In current competitive business scenario, it is widely recognized that supply chains, not individual organisations, are responsible for the success or failure of businesses. This has necessitated close relationships among supply chain (SC) members. In the past few decades, in an attempt to improve the overall performance and the efficiency of SCs, many companies have been engaged in collaboration with other SC members. Consequently, several SC management initiatives such as Vendor Managed Inventory, Efficient Consumer Response, Continuous Replenishment and Accurate Response have been proposed in the literature to improve the flow of materials as well as information (Sari, 2008; Ramanathan & Muyldermans, 2010). In this line, Collaborative Planning Forecasting and Replenishment (CPFR) is a relatively new initiative that combines the intelligence of multiple trading partners in planning and fulfilment of customers’ orders by linking real time sales data and marketing best practices. In this chapter, we have used the case study approach to understand the actual level of collaboration among SC partners for information exchange. The companies (or firms) chosen for this purpose of study have global operations, maintaining SC collaborations with upstream and downstream partners. These studies are rather used to compare the supply chain collaboration (SCC) practices in information exchange and smart operations, and not intended for cross-country comparison.

In general, businesses interested in improving either cost effectiveness or overall SC performance tend to collaborate with other SC members (McIvor et al., 2003; McCarthy & Golicic, 2002; Matchette & Seikel, 2004). In this line, the businesses with similar objectives work closer to achieve the desired excellence in common SC processes such as planning, forecasting, production and replenishment (Ramanathan & Muyldermans, 2010). However, the extent and intensity of collaboration vary greatly based on individual business objectives, which in turn define the level of SC collaboration (Larsen et al., 2003, ECR Europe, 2002; Ramanathan, 2012). Precisely, the company’s attitude and behaviour towards transparent information exchange in line with their business objectives decide the level of collaboration. In SC collaborative relationships, information exchange is considered an integral part of bridging all the SC members (Ramanathan & Muyldermans, 2010). While, the exchange of point-of-sales (POS) information and inventory records are widely encouraged within the SCs (Gavirneni et al., 1999; Raghunathan, 1999), the role of other real time information such as promotional plans, forecasts and production levels for planning are not much discussed in great detail in the literature. Until recently, significance of smart planning and role of social media are not explained in such a way to motivate many SC members to use and analyze big data for business enhancement.

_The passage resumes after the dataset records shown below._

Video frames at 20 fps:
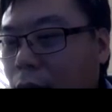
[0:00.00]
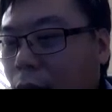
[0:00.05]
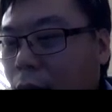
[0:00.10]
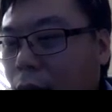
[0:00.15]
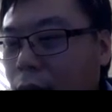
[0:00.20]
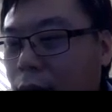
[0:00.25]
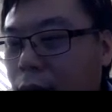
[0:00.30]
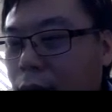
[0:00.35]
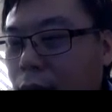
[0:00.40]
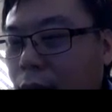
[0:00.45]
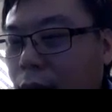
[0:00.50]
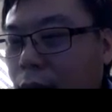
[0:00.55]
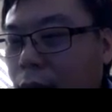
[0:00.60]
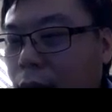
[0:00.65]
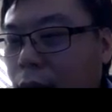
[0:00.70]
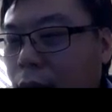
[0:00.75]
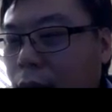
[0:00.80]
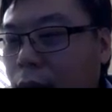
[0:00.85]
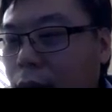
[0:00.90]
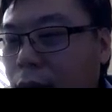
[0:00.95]
I
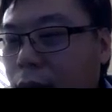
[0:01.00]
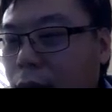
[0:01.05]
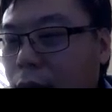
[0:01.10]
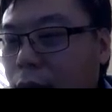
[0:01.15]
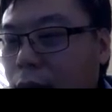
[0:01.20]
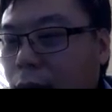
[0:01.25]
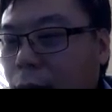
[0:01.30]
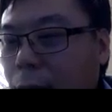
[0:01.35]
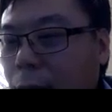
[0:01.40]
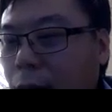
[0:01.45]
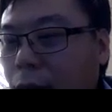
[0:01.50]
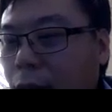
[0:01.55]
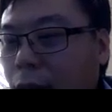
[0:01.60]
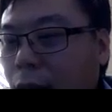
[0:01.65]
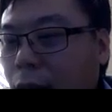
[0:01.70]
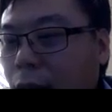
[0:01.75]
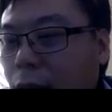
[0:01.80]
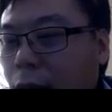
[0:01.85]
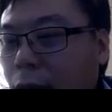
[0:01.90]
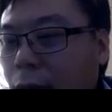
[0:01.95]
said this is a weak
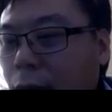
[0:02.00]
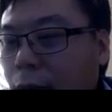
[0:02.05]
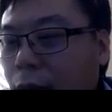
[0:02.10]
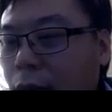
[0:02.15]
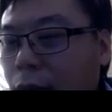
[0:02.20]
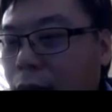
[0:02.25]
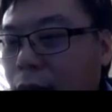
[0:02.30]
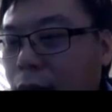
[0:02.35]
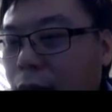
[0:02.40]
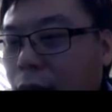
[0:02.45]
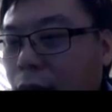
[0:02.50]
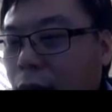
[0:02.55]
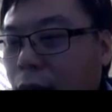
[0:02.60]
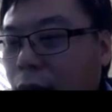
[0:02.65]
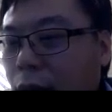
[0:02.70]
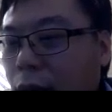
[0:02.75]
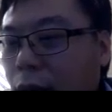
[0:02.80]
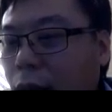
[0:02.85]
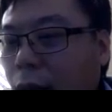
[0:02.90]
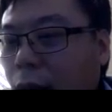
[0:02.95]
equivalence,
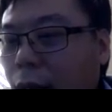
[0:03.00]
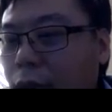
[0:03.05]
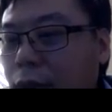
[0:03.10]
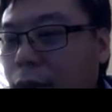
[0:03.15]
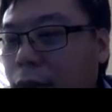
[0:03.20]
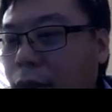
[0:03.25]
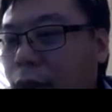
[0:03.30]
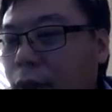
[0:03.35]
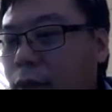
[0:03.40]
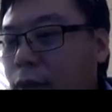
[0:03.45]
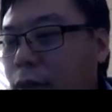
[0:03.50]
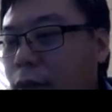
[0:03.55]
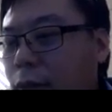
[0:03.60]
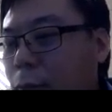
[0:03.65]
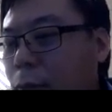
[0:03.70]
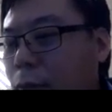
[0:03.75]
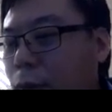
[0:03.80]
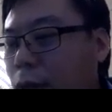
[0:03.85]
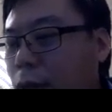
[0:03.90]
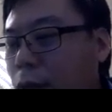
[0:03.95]
and actually it's
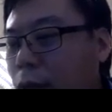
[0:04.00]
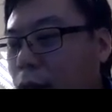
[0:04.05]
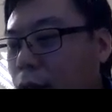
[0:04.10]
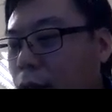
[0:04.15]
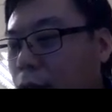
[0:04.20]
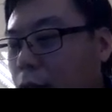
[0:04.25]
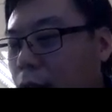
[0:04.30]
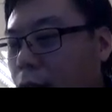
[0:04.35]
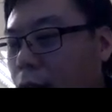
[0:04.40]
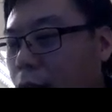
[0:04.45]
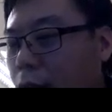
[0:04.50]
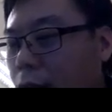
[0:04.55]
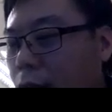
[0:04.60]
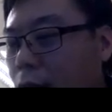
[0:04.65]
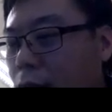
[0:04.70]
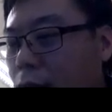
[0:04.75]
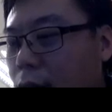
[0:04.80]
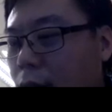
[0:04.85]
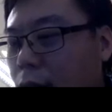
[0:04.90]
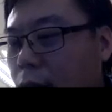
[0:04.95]
pretty
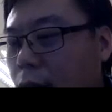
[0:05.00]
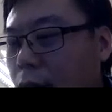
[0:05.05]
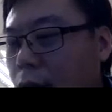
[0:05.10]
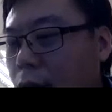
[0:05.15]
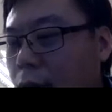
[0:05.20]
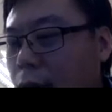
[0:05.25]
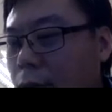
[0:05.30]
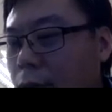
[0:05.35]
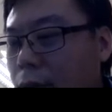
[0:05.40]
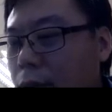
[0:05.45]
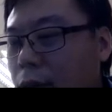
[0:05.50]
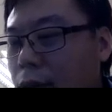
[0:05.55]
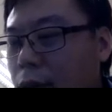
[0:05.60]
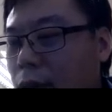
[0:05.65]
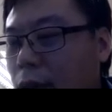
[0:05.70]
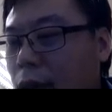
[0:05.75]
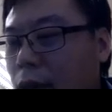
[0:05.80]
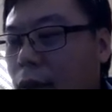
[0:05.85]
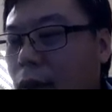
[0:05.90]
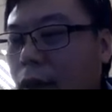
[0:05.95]
easy to
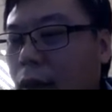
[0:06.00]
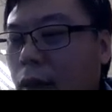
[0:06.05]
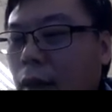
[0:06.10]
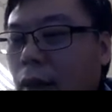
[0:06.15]
see.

The research study reported in this chapter explores the operations of supply chain collaboration and highlights the corresponding benefits in different firms using case studies of companies operating in ‘smart planning’ and ‘traditional planning’ environments. The main reason for considering two different types of companies is that the information exchange may or may not be important for companies operating in traditional planning (similar to make-to-stock) as the general objective of the business is selling the products in stock (both finished and work-in-progress stock). Meanwhile, in smart planning environment the production is mainly based on the real time demand or orders placed by the downstream buyers and hence there may or may not be a need for other information. In simple terms, ‘smart planning’ uses real time data and ‘traditional planning’ uses historic data. In this research, the role of information exchange among collaborating partners is analysed with a focus on its role in demand planning. Here real time data refers to the sales data, information from social media such as twitter, Facebook, on-line feedback and complaints.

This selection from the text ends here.